Selefi Ekole Bağlı Tenkitçi Bir Âlim : İzmirli İsmail Hakkı-1

(Hayatı, Vazifeleri ve Eserleri)

 Hayatının Özeti

Yüzbaşı Hasan ve Giritli Hafize Hanım mahdumu İsmail Hakkı, 1869 yılında İzmir’in mazbut bir muhitinde dünyaya geldi.

Henüz küçük yaşlarda iken babasını kaybettiği için iptidai eğitimine annesinin desteğiyle devam eden İsmail Hakkı, amcası Âmâ Hafız’ın yanında hem Kur’an hafızı oldu, hem de medrese dersleri almaya başladı.
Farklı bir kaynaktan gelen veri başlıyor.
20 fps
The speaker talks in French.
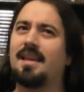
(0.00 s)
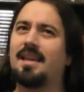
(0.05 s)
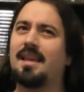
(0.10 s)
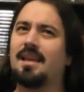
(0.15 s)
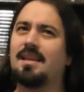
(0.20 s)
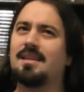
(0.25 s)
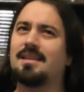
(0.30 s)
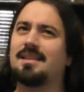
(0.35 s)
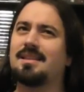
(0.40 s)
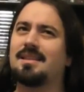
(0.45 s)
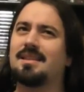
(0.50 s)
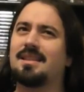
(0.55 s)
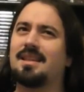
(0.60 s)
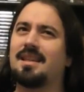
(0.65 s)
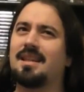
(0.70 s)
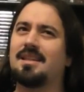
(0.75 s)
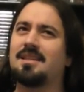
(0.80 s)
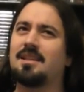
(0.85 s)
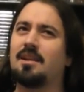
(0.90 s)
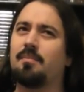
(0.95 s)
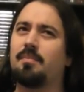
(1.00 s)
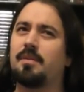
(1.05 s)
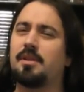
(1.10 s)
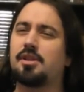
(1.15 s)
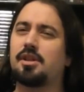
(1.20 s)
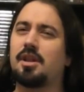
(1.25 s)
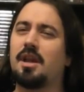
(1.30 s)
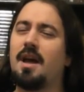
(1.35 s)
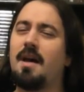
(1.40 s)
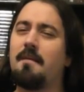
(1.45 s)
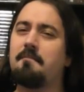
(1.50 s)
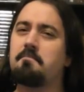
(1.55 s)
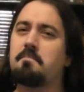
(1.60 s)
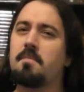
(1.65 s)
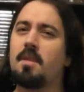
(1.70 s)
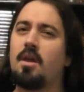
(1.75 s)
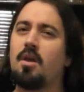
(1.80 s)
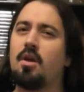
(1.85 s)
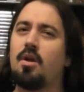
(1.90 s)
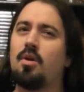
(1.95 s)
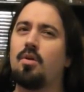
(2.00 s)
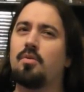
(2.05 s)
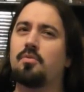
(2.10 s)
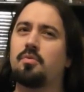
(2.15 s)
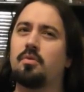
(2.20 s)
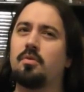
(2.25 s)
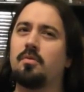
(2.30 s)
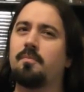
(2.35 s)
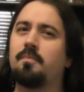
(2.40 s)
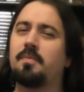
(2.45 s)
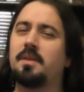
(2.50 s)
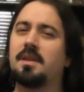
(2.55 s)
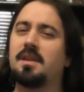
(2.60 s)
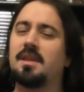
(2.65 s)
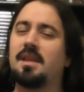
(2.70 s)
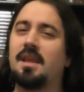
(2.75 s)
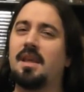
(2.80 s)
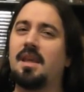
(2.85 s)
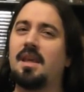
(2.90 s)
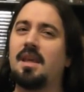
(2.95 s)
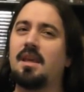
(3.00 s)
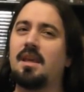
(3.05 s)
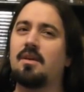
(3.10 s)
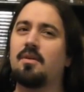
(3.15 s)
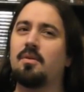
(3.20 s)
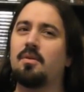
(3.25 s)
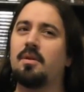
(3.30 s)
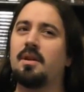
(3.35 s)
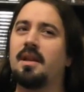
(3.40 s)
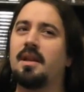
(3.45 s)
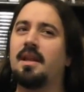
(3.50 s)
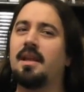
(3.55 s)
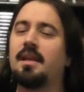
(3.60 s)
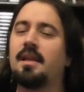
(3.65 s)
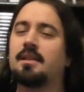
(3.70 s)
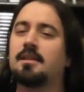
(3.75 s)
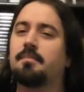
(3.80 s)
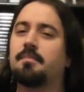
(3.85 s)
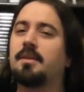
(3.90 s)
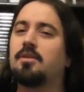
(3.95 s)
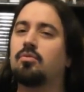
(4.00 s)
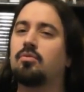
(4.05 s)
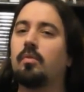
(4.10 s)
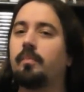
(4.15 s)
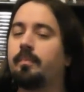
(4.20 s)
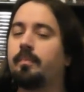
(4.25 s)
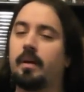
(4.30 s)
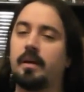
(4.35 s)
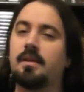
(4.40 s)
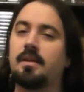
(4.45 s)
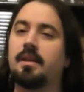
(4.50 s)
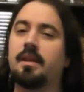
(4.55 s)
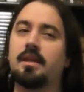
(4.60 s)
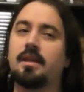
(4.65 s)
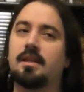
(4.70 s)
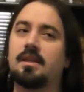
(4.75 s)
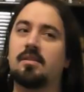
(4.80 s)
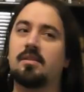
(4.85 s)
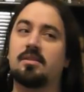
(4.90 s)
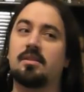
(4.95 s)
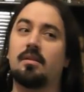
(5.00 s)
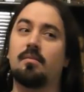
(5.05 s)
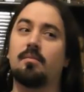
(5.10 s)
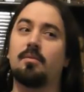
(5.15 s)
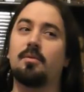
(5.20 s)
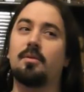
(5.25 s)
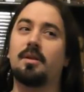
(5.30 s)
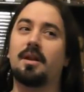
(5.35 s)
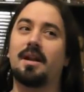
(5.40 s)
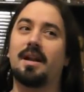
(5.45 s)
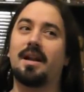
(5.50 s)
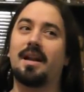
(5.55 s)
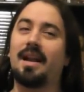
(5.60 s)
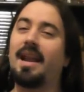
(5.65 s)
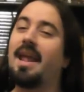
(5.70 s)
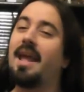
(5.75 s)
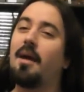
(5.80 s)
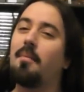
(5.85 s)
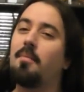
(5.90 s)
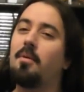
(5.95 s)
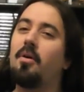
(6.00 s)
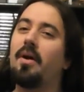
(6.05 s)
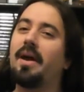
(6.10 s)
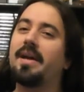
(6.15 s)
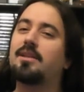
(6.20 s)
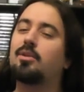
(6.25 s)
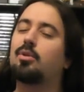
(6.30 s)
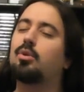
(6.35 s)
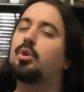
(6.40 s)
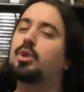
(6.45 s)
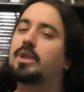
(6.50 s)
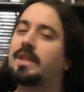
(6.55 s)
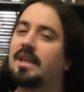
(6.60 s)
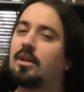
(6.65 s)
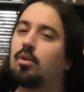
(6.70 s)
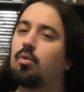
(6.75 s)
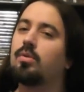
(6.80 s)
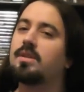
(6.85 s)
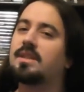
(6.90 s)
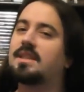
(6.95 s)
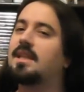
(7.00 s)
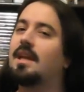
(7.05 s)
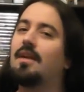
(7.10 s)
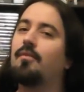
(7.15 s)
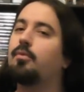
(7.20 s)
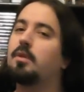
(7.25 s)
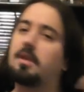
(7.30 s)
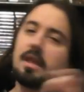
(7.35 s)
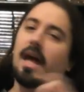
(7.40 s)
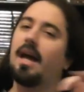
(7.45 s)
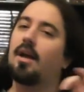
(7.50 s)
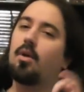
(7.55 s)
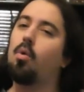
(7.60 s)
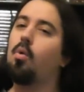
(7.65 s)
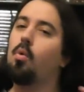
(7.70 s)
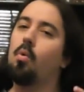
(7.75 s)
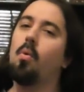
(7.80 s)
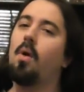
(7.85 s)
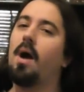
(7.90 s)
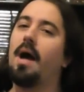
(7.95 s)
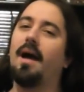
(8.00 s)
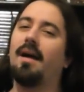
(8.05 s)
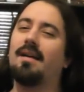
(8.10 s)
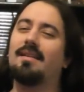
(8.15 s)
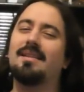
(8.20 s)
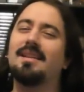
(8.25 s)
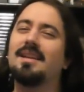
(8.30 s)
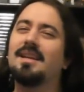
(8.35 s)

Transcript: qu'est-ce qui les empêchera de piquer euh, les espèces de paniers qui semblent clairement être ce qui contient vos dragons à, hein?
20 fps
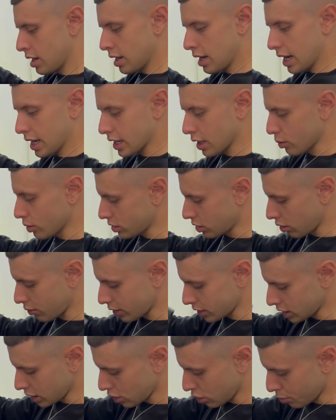Anche questa l'ho
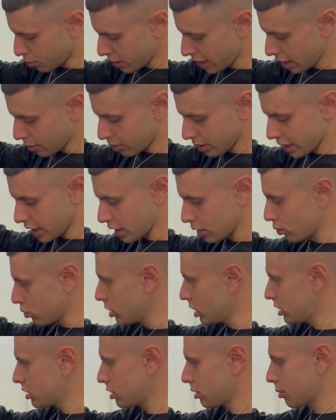fatta croppare perché era
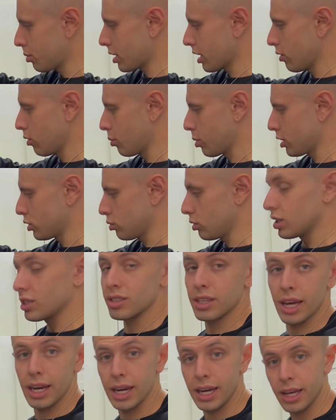lunghissima, perché avevo preso un
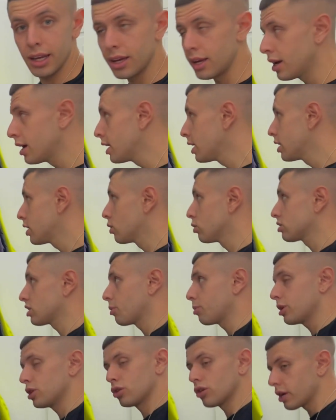XL, non
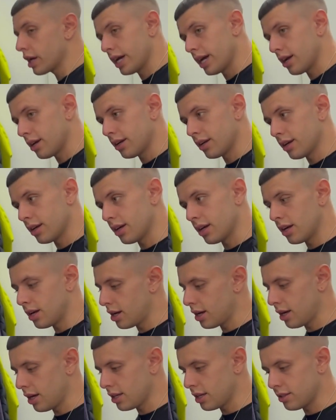sapendo che
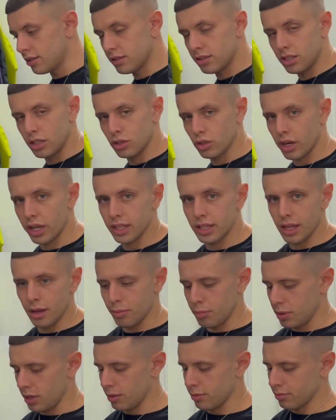eh, Yeezy Season ai
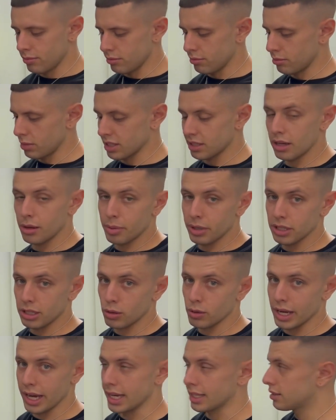tempi bastava prendere una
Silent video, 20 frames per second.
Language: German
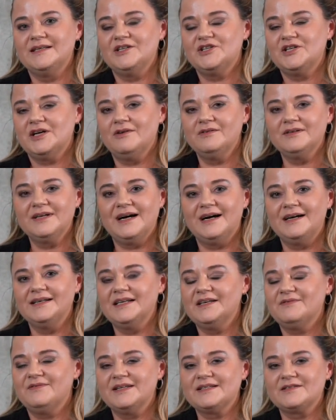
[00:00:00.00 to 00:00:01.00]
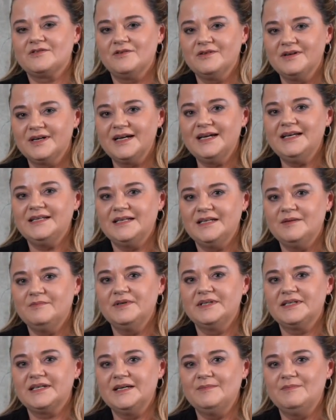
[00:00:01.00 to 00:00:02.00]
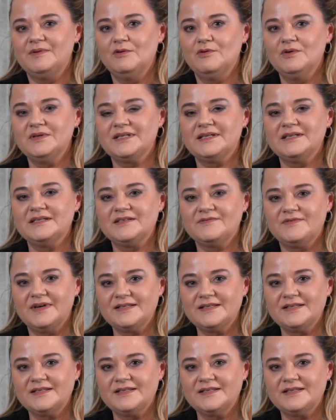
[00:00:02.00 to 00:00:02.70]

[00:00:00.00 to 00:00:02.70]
Die schauen gar nicht, was konkret in dem Betrieb los ist,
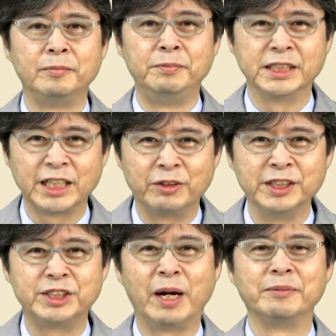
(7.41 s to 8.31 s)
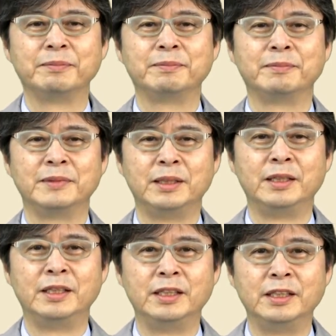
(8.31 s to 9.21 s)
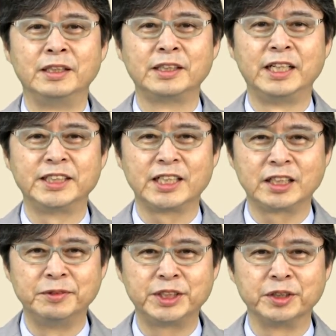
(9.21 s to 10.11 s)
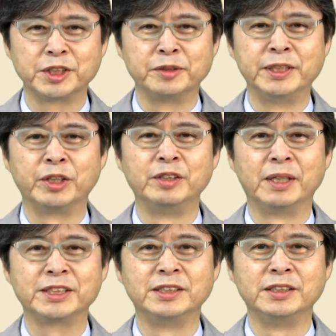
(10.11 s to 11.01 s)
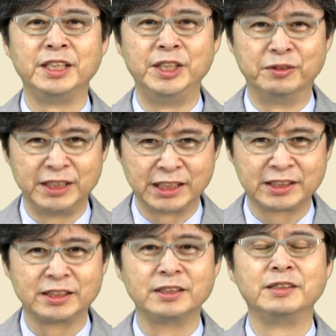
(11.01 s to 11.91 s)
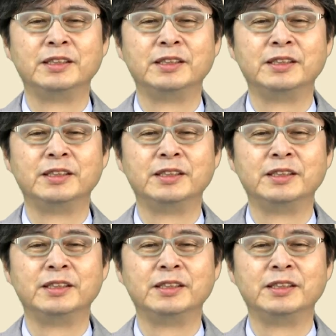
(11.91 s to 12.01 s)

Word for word: 皆さんこんにちは経済学部長を務めております井上です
Medrese eğitimi ile eş zamanlı olarak Rüşdiye Mektebini tamamlayan ve mezuniyetinin ardından Namazgah İptidai Mektebinde kısa süreliğine muallim olarak vazifelendirilen İsmail Hakkı, aynı yıl içerisinde İzmir İdadisinde de imamlık ve hocalık yaptı.

İsmail Hakkı, ilim öğrenme merakı yüzünden İzmir’deki bu vazifelerini terk etti ve 1890 yılında İstanbul’a giderek Darul-Muallimin-i Aliye’ye kaydoldu.

1892 yılında Edebiyat şubesinden mezun olan İsmail Hakkı, İzmir’e dönmek yerine İstanbul’da kalarak amcası Âmâ Hafız’dan yarım kalan medrese tahsiline devam etti. Darul-Muallimindeki hocası Ahmed Asım Efendinin yanında Fuṣus el-Hikem okudu ve Fatih Dersiamlarından Hafız Ahmed Şakir Efendi’den icazet aldı.

İstanbul’daki gençliğinin en verimli senelerini fenni ve dini ilim tahsilinde değerlendiren İsmail Hakkı, aynı zamanda tasavvuf ilgili icazetini Hüseyin el-Ezheri’den Şazeliyye tarikatında aldı.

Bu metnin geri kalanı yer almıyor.